Data items
_ _ _

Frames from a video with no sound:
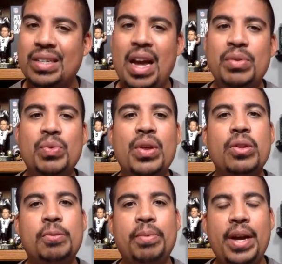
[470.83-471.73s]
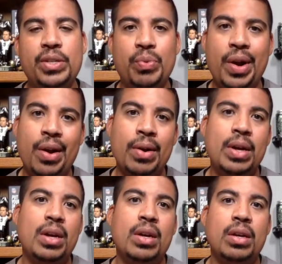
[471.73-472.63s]
that was one of those plays where
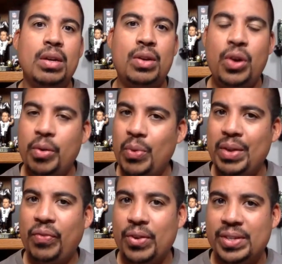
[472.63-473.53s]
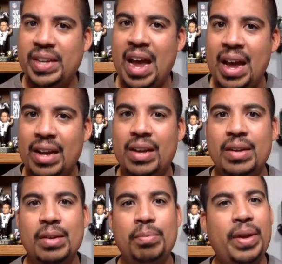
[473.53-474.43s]
could have went for a sack.
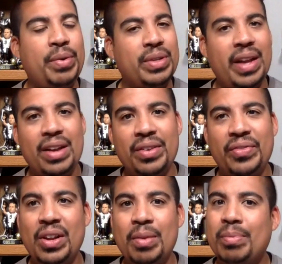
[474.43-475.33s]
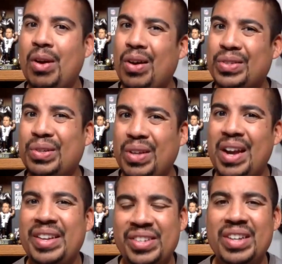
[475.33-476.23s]
Play was allowed to develop. Also,
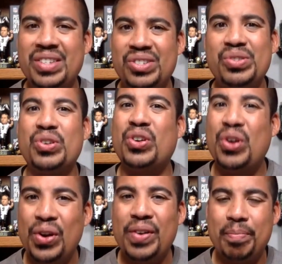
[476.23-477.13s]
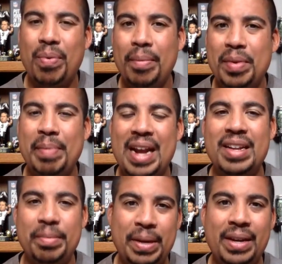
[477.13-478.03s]
Lonnie Johnson Jr. could have probably
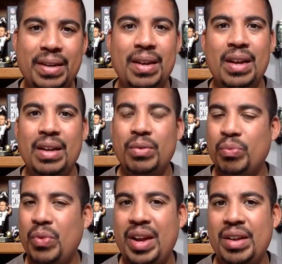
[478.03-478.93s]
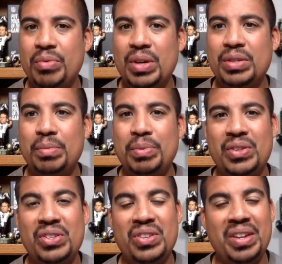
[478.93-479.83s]
made the pick the way he was in
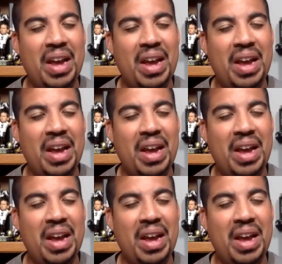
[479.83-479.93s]
positioning.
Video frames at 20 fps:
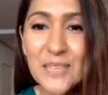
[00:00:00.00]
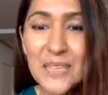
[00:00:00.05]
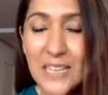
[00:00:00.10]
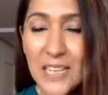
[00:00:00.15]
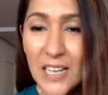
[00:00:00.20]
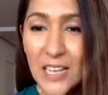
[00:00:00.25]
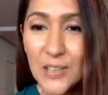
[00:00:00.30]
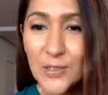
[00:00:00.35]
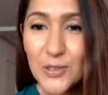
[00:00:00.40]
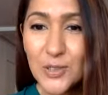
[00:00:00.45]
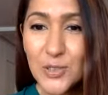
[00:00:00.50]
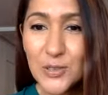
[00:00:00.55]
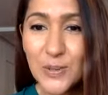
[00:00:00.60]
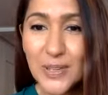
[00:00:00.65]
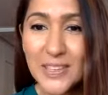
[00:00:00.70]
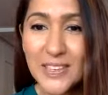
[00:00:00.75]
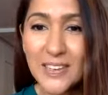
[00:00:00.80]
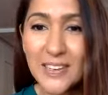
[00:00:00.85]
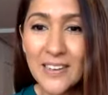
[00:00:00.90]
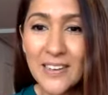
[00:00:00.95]

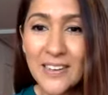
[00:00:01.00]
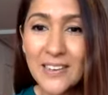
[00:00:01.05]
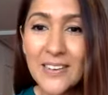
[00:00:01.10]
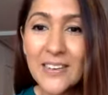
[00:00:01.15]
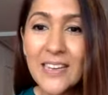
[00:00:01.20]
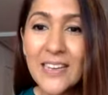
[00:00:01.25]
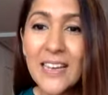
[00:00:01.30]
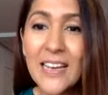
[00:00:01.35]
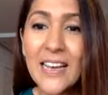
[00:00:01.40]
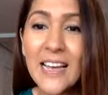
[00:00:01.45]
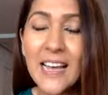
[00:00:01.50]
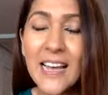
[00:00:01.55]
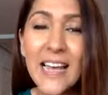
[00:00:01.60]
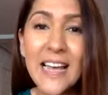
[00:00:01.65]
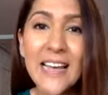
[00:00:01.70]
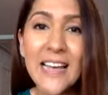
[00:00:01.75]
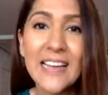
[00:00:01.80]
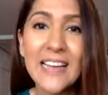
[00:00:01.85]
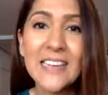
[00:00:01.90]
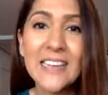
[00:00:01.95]
Shweta,
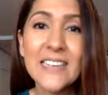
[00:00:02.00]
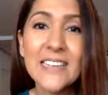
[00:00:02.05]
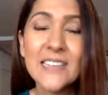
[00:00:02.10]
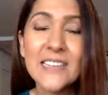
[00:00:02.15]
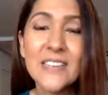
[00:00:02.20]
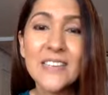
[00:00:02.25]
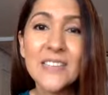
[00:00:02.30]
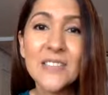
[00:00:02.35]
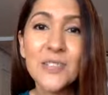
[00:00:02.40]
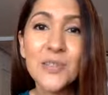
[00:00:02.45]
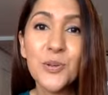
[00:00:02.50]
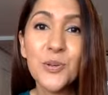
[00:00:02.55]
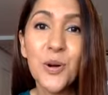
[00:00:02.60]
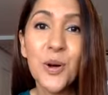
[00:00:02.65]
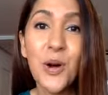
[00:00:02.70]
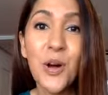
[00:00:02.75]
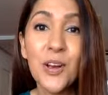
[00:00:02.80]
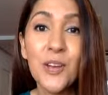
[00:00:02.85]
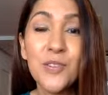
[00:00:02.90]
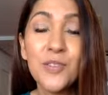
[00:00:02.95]
and to
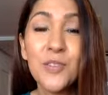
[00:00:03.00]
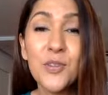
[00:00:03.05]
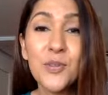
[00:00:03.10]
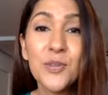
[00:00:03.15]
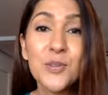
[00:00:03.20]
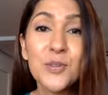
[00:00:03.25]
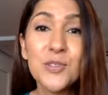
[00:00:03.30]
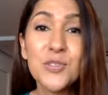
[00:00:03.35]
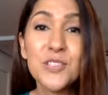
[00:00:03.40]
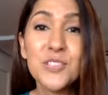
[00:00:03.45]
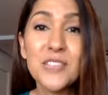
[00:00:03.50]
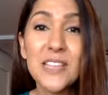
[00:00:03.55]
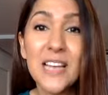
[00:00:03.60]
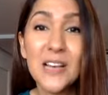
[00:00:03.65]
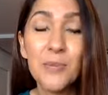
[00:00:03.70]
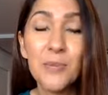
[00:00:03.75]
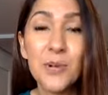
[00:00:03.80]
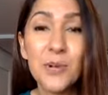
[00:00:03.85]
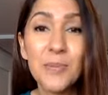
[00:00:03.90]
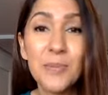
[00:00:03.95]
all of those
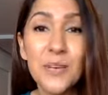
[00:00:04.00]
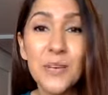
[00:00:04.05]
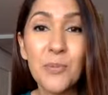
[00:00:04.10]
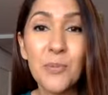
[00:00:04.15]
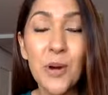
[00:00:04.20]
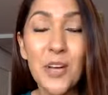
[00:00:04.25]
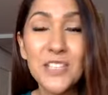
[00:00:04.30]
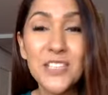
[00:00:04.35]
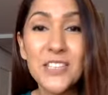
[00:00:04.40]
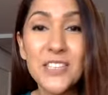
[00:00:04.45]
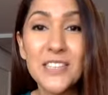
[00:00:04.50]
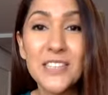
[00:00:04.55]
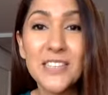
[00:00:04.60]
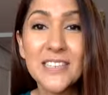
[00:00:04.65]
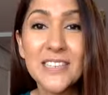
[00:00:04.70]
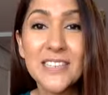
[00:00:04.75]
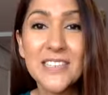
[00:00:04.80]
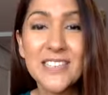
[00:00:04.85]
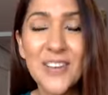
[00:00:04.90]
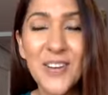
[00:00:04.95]
that will be watching
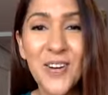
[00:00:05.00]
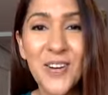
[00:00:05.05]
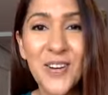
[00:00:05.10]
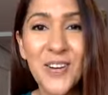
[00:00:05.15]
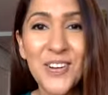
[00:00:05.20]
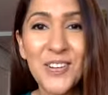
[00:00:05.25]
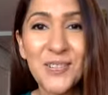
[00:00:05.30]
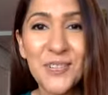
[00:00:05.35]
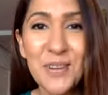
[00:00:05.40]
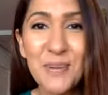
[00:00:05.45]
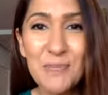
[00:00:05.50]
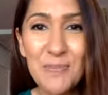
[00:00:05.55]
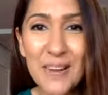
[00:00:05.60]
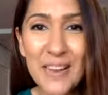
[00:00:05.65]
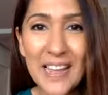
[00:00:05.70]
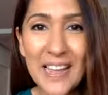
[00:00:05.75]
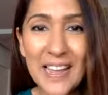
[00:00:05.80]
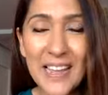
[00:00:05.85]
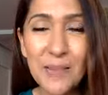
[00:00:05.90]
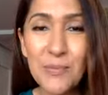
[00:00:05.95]
this on
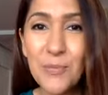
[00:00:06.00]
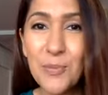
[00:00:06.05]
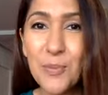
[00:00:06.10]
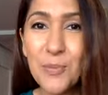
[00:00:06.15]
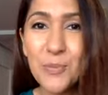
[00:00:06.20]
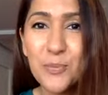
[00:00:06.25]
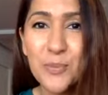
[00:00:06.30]
replay,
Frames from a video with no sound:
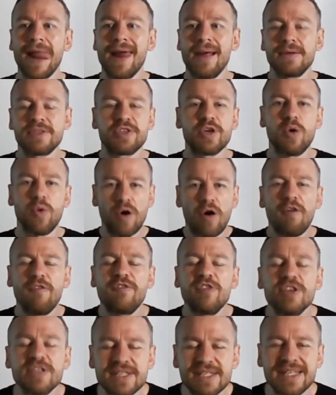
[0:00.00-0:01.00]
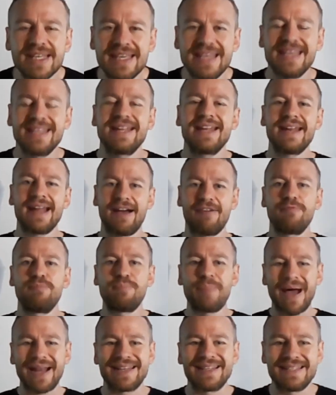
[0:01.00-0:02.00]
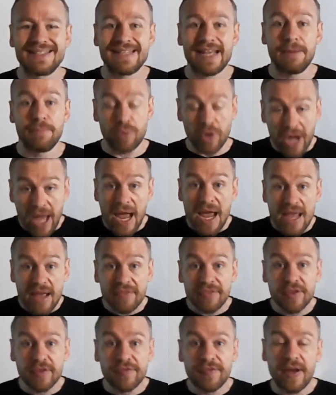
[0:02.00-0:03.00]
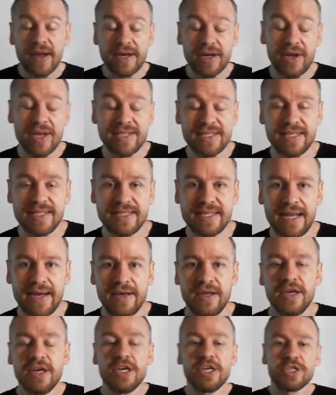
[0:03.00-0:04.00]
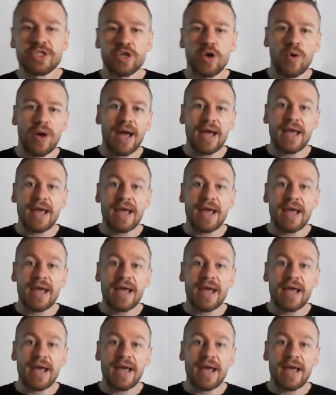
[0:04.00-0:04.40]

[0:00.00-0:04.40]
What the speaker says: So obviously he didn't have bad intent, but I have to find out his intent. So I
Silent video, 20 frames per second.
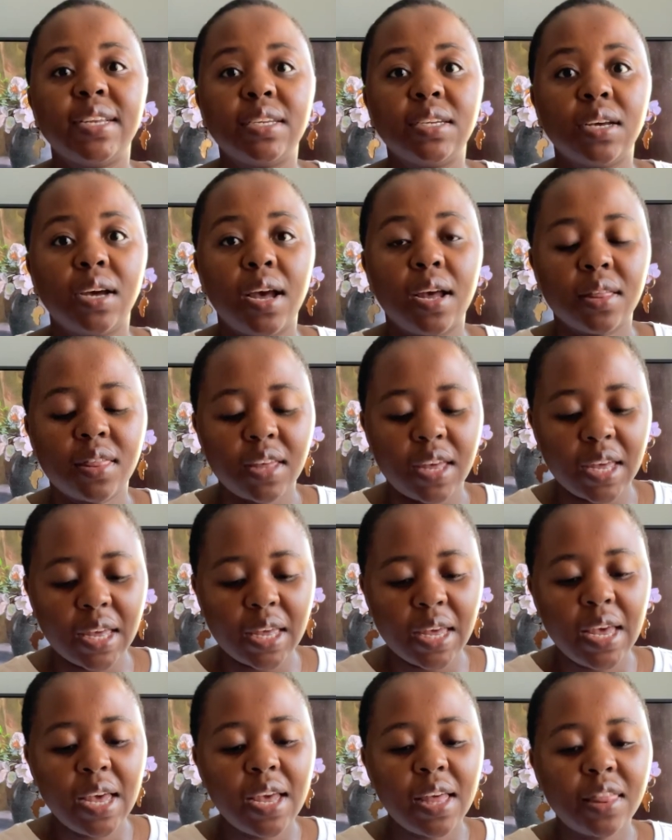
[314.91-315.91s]
I think.
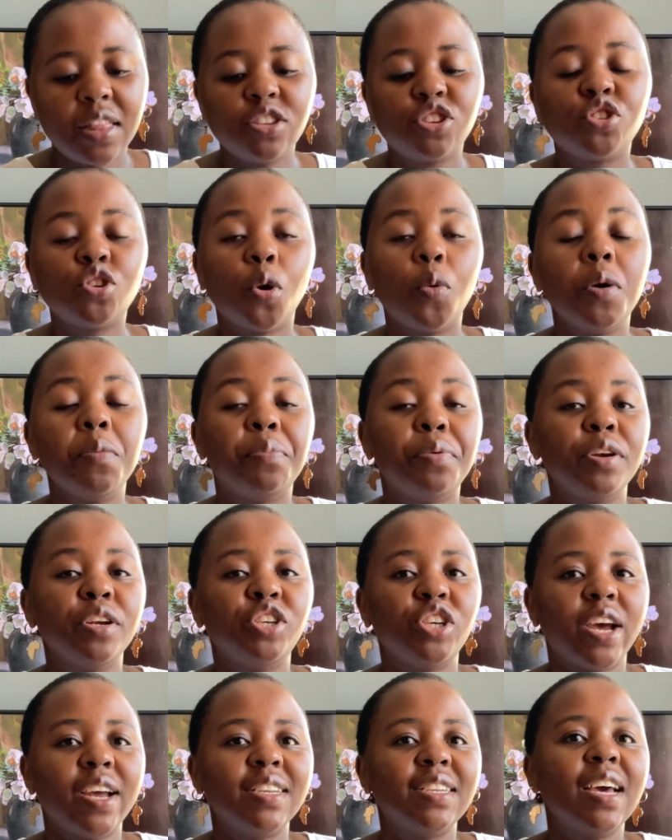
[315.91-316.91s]
This is Zoe
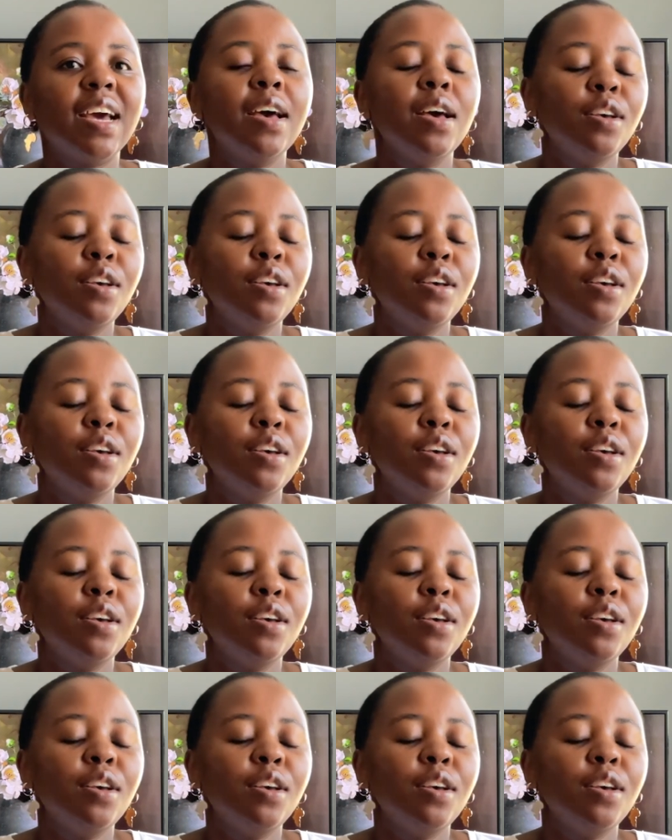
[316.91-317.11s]
Pritchard.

_ _ _

Instructions for the task ->
This calls for each record above to be set down exactly, with the images skipped.

Task solution ->
Frames from a video with no sound:
[470.83-471.73s]
[471.73-472.63s]
that was one of those plays where
[472.63-473.53s]
[473.53-474.43s]
could have went for a sack.
[474.43-475.33s]
[475.33-476.23s]
Play was allowed to develop. Also,
[476.23-477.13s]
[477.13-478.03s]
Lonnie Johnson Jr. could have probably
[478.03-478.93s]
[478.93-479.83s]
made the pick the way he was in
[479.83-479.93s]
positioning.
Video frames at 20 fps:
[00:00:00.00]
[00:00:00.05]
[00:00:00.10]
[00:00:00.15]
[00:00:00.20]
[00:00:00.25]
[00:00:00.30]
[00:00:00.35]
[00:00:00.40]
[00:00:00.45]
[00:00:00.50]
[00:00:00.55]
[00:00:00.60]
[00:00:00.65]
[00:00:00.70]
[00:00:00.75]
[00:00:00.80]
[00:00:00.85]
[00:00:00.90]
[00:00:00.95]

[00:00:01.00]
[00:00:01.05]
[00:00:01.10]
[00:00:01.15]
[00:00:01.20]
[00:00:01.25]
[00:00:01.30]
[00:00:01.35]
[00:00:01.40]
[00:00:01.45]
[00:00:01.50]
[00:00:01.55]
[00:00:01.60]
[00:00:01.65]
[00:00:01.70]
[00:00:01.75]
[00:00:01.80]
[00:00:01.85]
[00:00:01.90]
[00:00:01.95]
Shweta,
[00:00:02.00]
[00:00:02.05]
[00:00:02.10]
[00:00:02.15]
[00:00:02.20]
[00:00:02.25]
[00:00:02.30]
[00:00:02.35]
[00:00:02.40]
[00:00:02.45]
[00:00:02.50]
[00:00:02.55]
[00:00:02.60]
[00:00:02.65]
[00:00:02.70]
[00:00:02.75]
[00:00:02.80]
[00:00:02.85]
[00:00:02.90]
[00:00:02.95]
and to
[00:00:03.00]
[00:00:03.05]
[00:00:03.10]
[00:00:03.15]
[00:00:03.20]
[00:00:03.25]
[00:00:03.30]
[00:00:03.35]
[00:00:03.40]
[00:00:03.45]
[00:00:03.50]
[00:00:03.55]
[00:00:03.60]
[00:00:03.65]
[00:00:03.70]
[00:00:03.75]
[00:00:03.80]
[00:00:03.85]
[00:00:03.90]
[00:00:03.95]
all of those
[00:00:04.00]
[00:00:04.05]
[00:00:04.10]
[00:00:04.15]
[00:00:04.20]
[00:00:04.25]
[00:00:04.30]
[00:00:04.35]
[00:00:04.40]
[00:00:04.45]
[00:00:04.50]
[00:00:04.55]
[00:00:04.60]
[00:00:04.65]
[00:00:04.70]
[00:00:04.75]
[00:00:04.80]
[00:00:04.85]
[00:00:04.90]
[00:00:04.95]
that will be watching
[00:00:05.00]
[00:00:05.05]
[00:00:05.10]
[00:00:05.15]
[00:00:05.20]
[00:00:05.25]
[00:00:05.30]
[00:00:05.35]
[00:00:05.40]
[00:00:05.45]
[00:00:05.50]
[00:00:05.55]
[00:00:05.60]
[00:00:05.65]
[00:00:05.70]
[00:00:05.75]
[00:00:05.80]
[00:00:05.85]
[00:00:05.90]
[00:00:05.95]
this on
[00:00:06.00]
[00:00:06.05]
[00:00:06.10]
[00:00:06.15]
[00:00:06.20]
[00:00:06.25]
[00:00:06.30]
replay,
Frames from a video with no sound:
[0:00.00-0:01.00]
[0:01.00-0:02.00]
[0:02.00-0:03.00]
[0:03.00-0:04.00]
[0:04.00-0:04.40]

[0:00.00-0:04.40]
What the speaker says: So obviously he didn't have bad intent, but I have to find out his intent. So I
Silent video, 20 frames per second.
[314.91-315.91s]
I think.
[315.91-316.91s]
This is Zoe
[316.91-317.11s]
Pritchard.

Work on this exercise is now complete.